Shares of Sprouts Farmers Market, Inc. (NASDAQ: SFM) headed lower last month as the health food grocer reported first-quarter earnings and cut its sales guidance for the full year. As a result, the stock finished May down 13%, according to data from S&P Global Market Intelligence.
As you can see from the chart below, the stock tumbled early in the month after Sprouts released its first-quarter earnings report.
Sprouts shares fell 13.3% on May 3 even as the company posted solid overall results. Comparable-store sales were up 2.7%, and total revenue increased 14% to $1.29 billion, in line with estimates, as the company continues to aggressively open new stores, growing its base by about 10% a year.
Operating income in the quarter increased by 10% to $79.7 million, but earnings per share jumped 52% to $0.50 due to a sharply lower tax rate. That result topped estimates by a penny.
CEO Amin Maredia sounded optimistic, saying, “Our strong new store openings in both existing and new markets demonstrate our appeal to a broad base of consumers looking for healthy products at affordable prices.

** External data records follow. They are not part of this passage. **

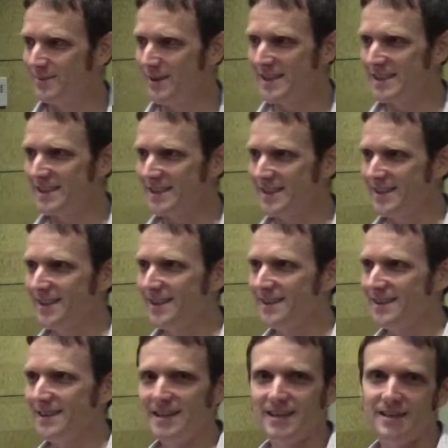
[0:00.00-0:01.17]
amazing in that
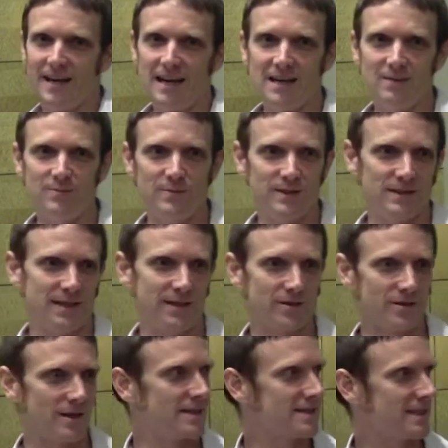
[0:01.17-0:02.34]
they had IM'd me
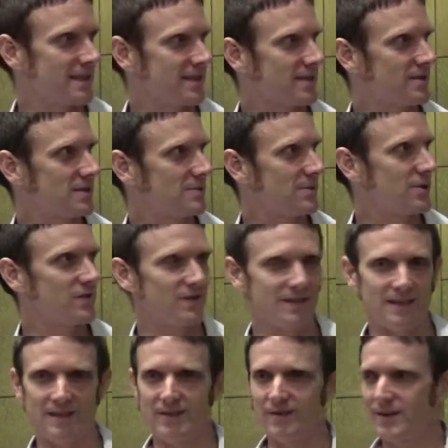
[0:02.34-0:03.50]
later on saying this is the most fun
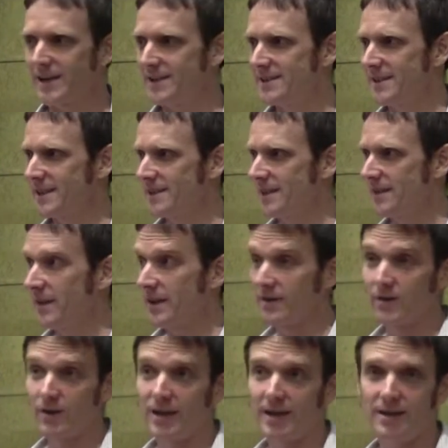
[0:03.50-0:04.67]
they've ever had in Second Life. They
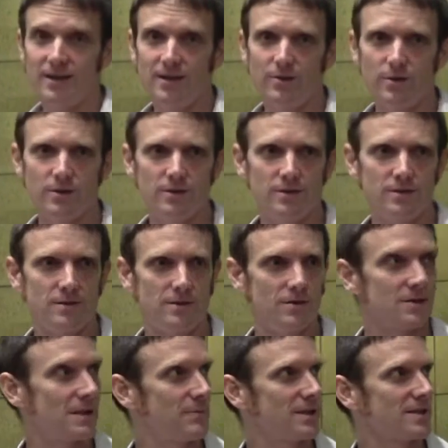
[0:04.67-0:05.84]
never thought that you could do
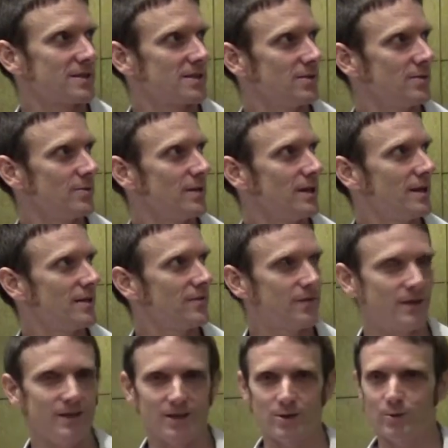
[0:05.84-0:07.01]
something so
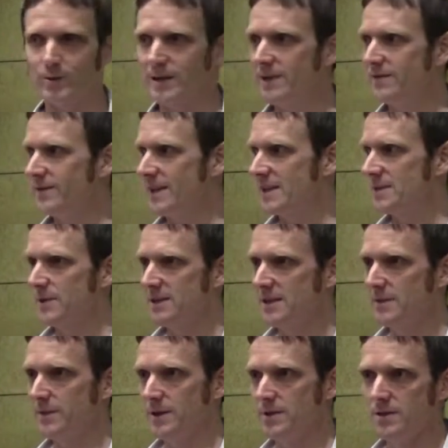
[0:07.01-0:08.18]
fun and creative in that space.
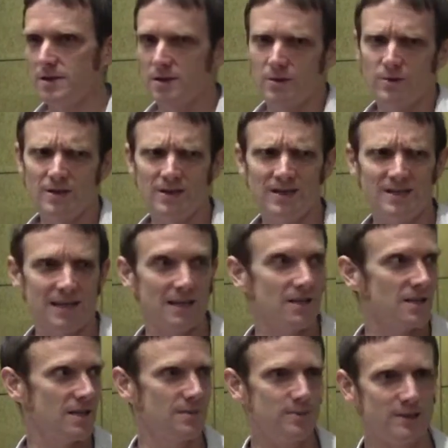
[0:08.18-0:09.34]
They'd been used to going to these
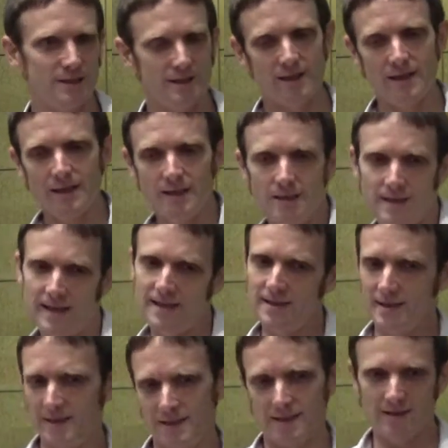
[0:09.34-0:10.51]
nightclubs and
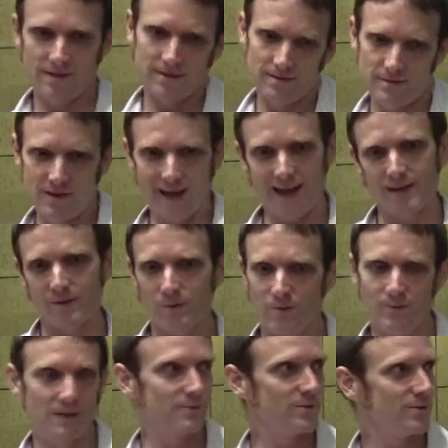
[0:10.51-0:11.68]
dancing and chatting with
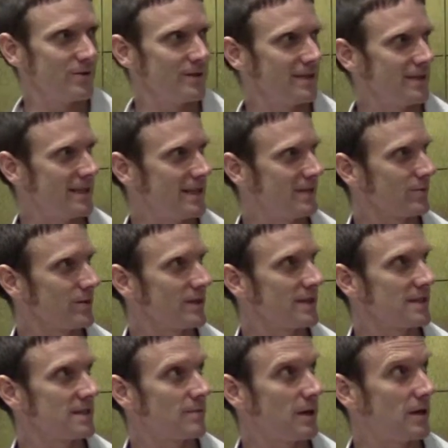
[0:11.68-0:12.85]
people, and they didn't
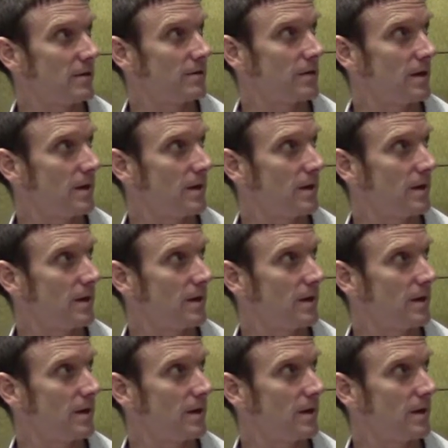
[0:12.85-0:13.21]
realize about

Our strategic initiatives remain on track and are setting the foundation for future success.”
Also, on May 1, Sprouts ended its partnership with Amazon Prime Now as the Whole Foods parent ramps up delivery from Whole Foods, competing directly with Sprouts. Sprouts began working with Instacart at the beginning of the year.

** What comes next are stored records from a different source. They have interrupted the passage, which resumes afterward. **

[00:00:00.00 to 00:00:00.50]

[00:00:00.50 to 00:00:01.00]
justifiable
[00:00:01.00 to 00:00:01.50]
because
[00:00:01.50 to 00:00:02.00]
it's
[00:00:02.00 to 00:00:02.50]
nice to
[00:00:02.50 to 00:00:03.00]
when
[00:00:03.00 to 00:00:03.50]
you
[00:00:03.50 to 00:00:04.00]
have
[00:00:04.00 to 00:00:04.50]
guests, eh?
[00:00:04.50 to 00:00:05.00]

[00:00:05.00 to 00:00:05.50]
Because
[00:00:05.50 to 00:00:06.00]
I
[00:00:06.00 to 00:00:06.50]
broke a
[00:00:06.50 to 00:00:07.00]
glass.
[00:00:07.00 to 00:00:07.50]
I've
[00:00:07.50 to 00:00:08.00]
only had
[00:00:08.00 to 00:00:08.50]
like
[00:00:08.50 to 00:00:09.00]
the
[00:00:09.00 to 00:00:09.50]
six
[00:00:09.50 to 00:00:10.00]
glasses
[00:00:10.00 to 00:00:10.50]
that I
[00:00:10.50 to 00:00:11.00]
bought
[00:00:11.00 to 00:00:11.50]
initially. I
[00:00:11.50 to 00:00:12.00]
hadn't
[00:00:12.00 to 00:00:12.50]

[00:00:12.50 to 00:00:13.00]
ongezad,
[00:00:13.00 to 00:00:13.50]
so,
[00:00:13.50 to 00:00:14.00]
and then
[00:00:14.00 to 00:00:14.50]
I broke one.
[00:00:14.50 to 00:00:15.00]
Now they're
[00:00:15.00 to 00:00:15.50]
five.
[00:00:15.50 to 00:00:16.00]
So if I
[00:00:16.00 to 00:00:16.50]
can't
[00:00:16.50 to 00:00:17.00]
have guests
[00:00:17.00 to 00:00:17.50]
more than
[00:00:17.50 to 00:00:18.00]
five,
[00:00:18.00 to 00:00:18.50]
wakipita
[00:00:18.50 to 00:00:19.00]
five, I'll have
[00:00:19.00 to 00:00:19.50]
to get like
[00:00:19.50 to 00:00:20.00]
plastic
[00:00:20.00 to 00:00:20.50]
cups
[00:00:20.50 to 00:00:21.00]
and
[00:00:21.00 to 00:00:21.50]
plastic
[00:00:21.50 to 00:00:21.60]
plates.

Sprouts trimmed its revenue guidance for the year, calling for top-line growth of 10.5%-11.5%, down from 11.5%-12.5%, and comparable sales growth of 1.5%-2.5%, down from 2.5%-3.5%.
It maintained its full-year EPS expectation of $1.22-$1.28, but the top-line cut seemed to scare the market as investors are already wary of supermarket stocks due to Amazon’s entry into the sector. While Sprouts continues to outperform its peers, lowering comparable sales guidance will generally disappoint investors. Given that, this sell-off is not surprising.